We don’t switch tariffs enough
When you sign up with an energy supplier, you normally go onto a fixed tariff, which locks the price you pay in for a year or two.
However, once that deal comes to an end you move onto the supplier’s standard tariff. These are the most expensive tariffs on the market. They are also the deals affected by the price rises that suppliers periodically announce.
You might think that faced with a jump in their bills, households would be keen to shop around and find a cheaper deal. But in reality, millions of households have never switched at all and so are sat on these awful, costly tariffs, spending a small fortune for their energy.
Let’s put into context how much more these households are paying for their energy.
According to data from Ofgem, the energy regulator, the average standard tariff costs typical users a massive £1,206 a year. Yet the cheapest available tariff would cost those same users around £921 a year, the best part of £300 less.
The arrival of the energy price cap
That’s why the energy price cap is being introduced from the 1st January 2019. Suppliers will have to drop the price of their costly tariffs to below the level of the cap.
The cap has been set at £1,137 per year for a typical dual fuel household who pays their bill by direct debit.
Ofgem reckons that as many as 11 million households will benefit from the cap, saving on average around £76 a year, though people on the most expensive tariffs will save as much as £120. Of course, the actual savings will vary depending on what your current tariff charges and how much energy you use.
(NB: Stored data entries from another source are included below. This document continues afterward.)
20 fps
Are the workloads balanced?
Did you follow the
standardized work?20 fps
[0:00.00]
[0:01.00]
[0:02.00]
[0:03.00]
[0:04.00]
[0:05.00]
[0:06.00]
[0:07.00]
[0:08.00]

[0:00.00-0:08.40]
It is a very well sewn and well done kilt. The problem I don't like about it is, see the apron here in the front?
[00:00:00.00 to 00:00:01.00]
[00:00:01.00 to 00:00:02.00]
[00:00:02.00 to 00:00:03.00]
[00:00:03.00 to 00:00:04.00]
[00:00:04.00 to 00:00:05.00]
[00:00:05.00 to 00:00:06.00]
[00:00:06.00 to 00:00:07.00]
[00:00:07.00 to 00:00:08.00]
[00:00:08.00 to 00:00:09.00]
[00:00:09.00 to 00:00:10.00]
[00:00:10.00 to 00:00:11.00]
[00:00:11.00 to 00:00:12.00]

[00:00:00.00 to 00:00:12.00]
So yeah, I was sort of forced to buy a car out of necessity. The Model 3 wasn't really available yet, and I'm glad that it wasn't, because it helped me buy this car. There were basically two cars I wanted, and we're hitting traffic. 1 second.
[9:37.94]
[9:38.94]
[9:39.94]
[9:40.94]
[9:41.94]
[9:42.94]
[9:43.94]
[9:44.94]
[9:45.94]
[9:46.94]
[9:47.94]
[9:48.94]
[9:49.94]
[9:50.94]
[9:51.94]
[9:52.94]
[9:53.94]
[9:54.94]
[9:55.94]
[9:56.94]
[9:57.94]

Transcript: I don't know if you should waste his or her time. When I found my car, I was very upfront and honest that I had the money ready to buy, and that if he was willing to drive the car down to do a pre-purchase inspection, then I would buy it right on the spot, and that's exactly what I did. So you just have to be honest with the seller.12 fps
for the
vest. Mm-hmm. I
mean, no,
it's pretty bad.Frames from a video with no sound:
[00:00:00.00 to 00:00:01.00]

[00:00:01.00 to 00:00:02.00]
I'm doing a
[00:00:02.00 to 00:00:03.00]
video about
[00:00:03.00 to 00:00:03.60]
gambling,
The cap will be reviewed twice every year, in April and October, so it could be brought down further in the future.
Help yourself to further savings
The energy price cap has been introduced in order to protect those people who are apathetic about shopping around for energy deals and who are being taken advantage of by suppliers.
But the truth is that £1,137 a year for a typical energy user is still very expensive.
If you are serious about saving money on your energy bill, then don’t rely on a price cap from the regulators to do it, shop around yourself for a new energy deal.
There are now a host of price comparison sites which can help you work out the cheapest deals available in your area, and the actual process of moving between suppliers is incredibly quick, typically taking less than three weeks.
If you don’t want to do that, then there are also plenty of auto-switching services worth a look, such as weflip and Flipper. These sites will switch your supplier for you, not just once but on an ongoing basis, whenever they identify a new tariff which would save you money.
Just be sure to do your research first on how they make their money and how many suppliers they take into consideration when looking for a cheaper tariff on your behalf.